In response to the growing demand for installed home systems, the Consumer Electronics Association (CEA) and the Custom Electronic Design and Installation Association (CEDIA) have formed a joint committee, R10 Residential Systems, to create industry-recognized standards for the design and installation of residential theater systems. The committee, which was launched late last year, has already issued its first document, CEA/CEDIA-CEB22, Home Theater Recommended Practice: Audio Design Bulletin, a bulletin intended to help electronics systems contractors optimize the audio design of high performance home theaters.
“R10’s focus is the installation of technologies in a residential environment,” says committee co-chair Walt Zerbe. “There have been plenty of standards on how you make something and how something should talk to something else, but there haven’t been any on how I put that properly in a home. How do I get the most out of that projector or that television or that speaker? Should I put it here or there, do I need one or do I need two? So that’s what we really focus on, so that the end user experience is the best that it can be.”

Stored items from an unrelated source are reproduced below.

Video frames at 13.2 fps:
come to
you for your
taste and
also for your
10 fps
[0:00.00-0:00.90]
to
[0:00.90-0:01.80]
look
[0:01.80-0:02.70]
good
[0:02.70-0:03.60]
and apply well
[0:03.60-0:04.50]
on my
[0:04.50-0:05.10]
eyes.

While manufacturers and industry experts have come up with their own guidelines on how to install specific pieces of equipment or how to build a home theater, no one has created standardized recommendations for designing a home theater space or installing the various components that make up a home theater system. R10 will be addressing this gap in the marketplace by creating standards and recommended practices that will provide guidelines for high performance home theater lighting, video reproduction, air conditioning and heating, and systems integration.

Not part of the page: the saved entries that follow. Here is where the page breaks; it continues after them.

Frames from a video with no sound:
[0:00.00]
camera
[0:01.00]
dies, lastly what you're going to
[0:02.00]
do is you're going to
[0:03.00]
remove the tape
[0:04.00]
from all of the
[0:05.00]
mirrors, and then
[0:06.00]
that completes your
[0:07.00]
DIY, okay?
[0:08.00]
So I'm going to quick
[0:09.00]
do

When the committee was formed, it also inherited responsibility for CEA-2030, Multi-Room Audio Cabling Standard. R10 is working on revising the standard, which describes the cabling and connectors needed to distribute analog and digital audio signals through a home.

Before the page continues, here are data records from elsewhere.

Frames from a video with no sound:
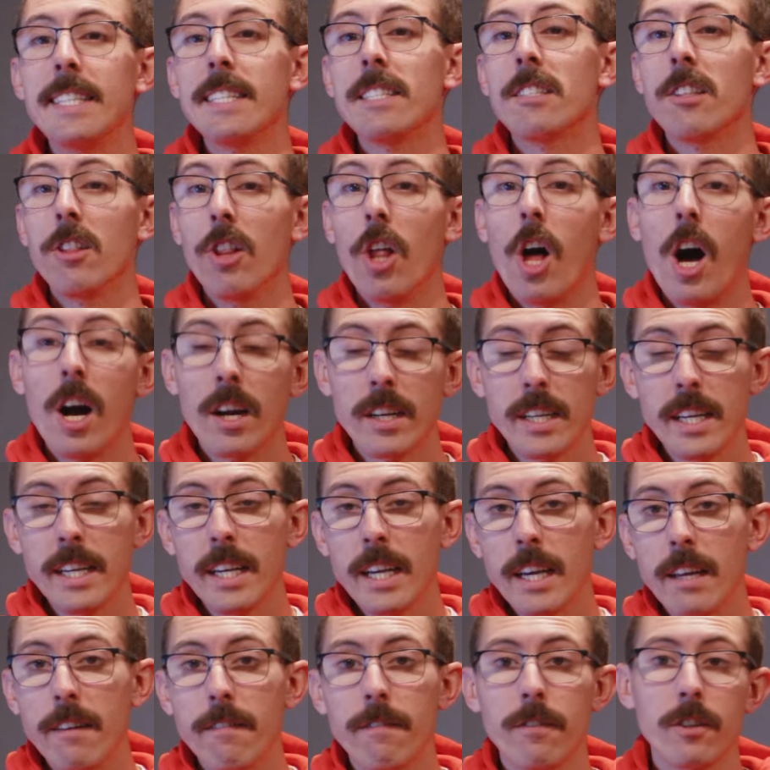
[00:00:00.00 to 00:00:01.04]
is locking
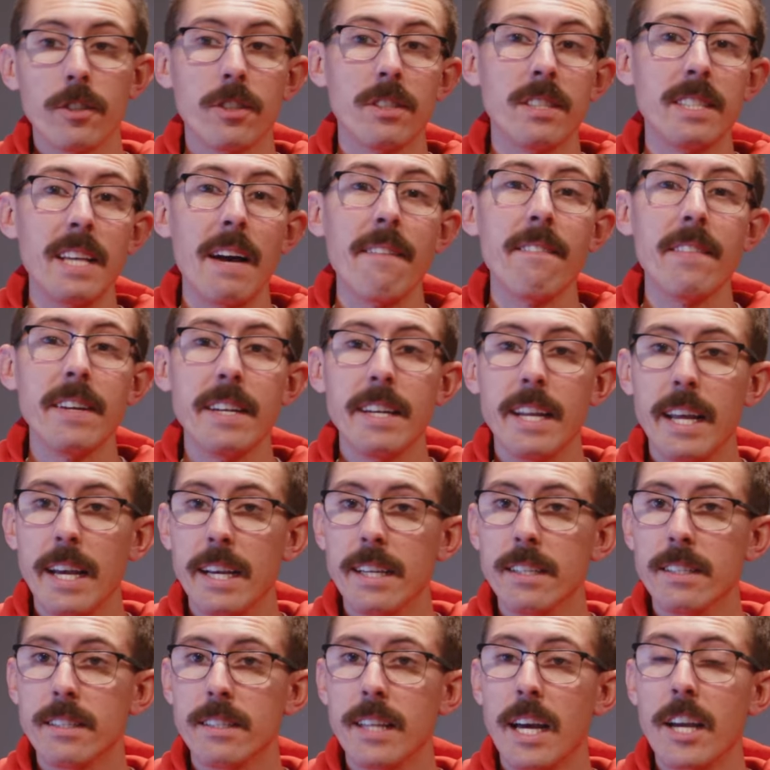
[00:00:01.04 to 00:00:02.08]
in for 7
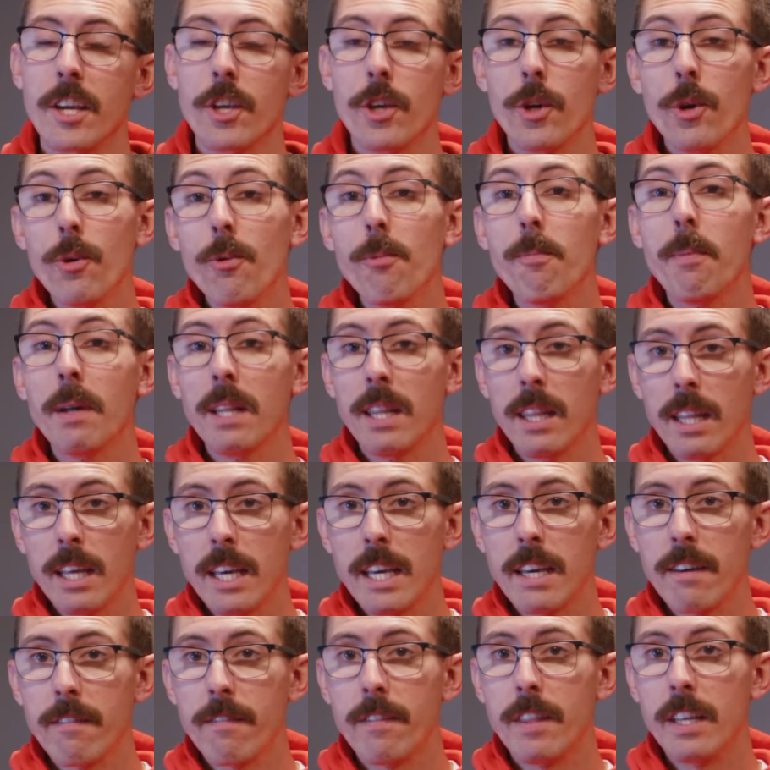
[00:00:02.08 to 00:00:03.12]
days that you
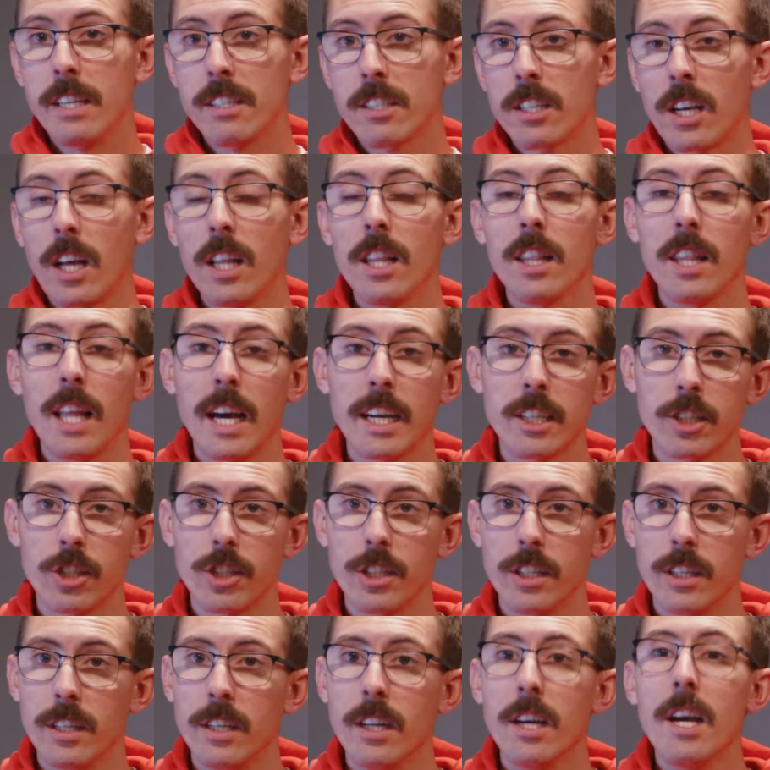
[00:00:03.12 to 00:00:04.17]
believe this
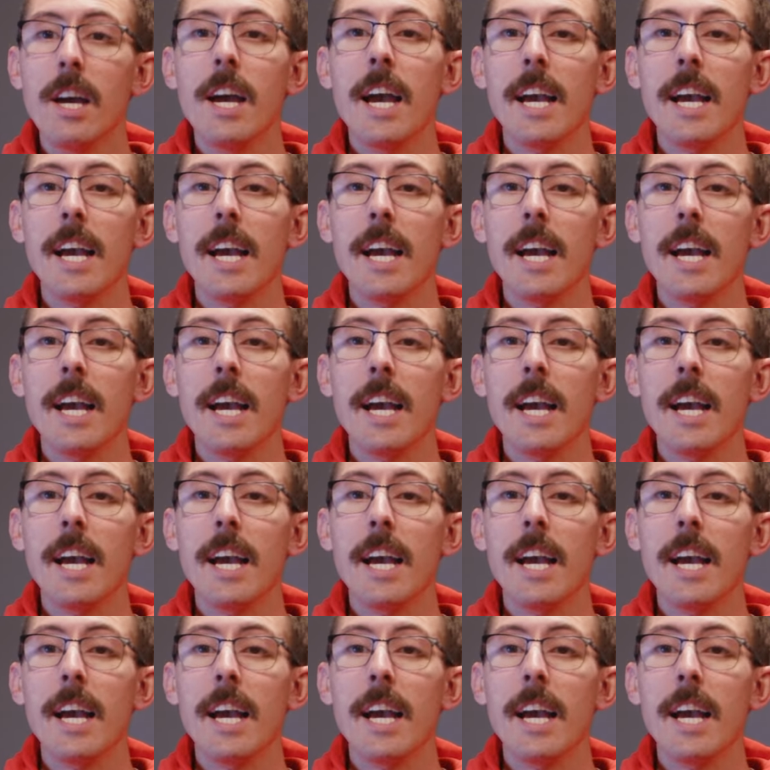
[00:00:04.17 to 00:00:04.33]
collection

“We’re expanding it to accommodate larger types of structures and multi-room systems, but we’re also adding things like job documentation and labeling. It’s something that not a lot of people in our industry have always done such a good job at, and maybe they need a little bit of standardization to help them do it,” Zerbe says.
The new version of CEA-2030 is expected to be released next year.
R10 has also started work on a new project standardizing blueprint icons for the construction industry. Installers, builders and associations such as National Association of Home Builders will benefit from a complete standardized set of symbols.
R10’s standards and recommended practices should not only appeal to system installers, but also to homebuilders. “They are very hungry for standards that can help them when they pick an installation company or somebody to do some technology in their homes, that it gives them great comfort to know that there is a recommended way to do this stuff and it is a standard or it is a recommended practice from recognized people like the CEA or CEDIA,” says Zerbe.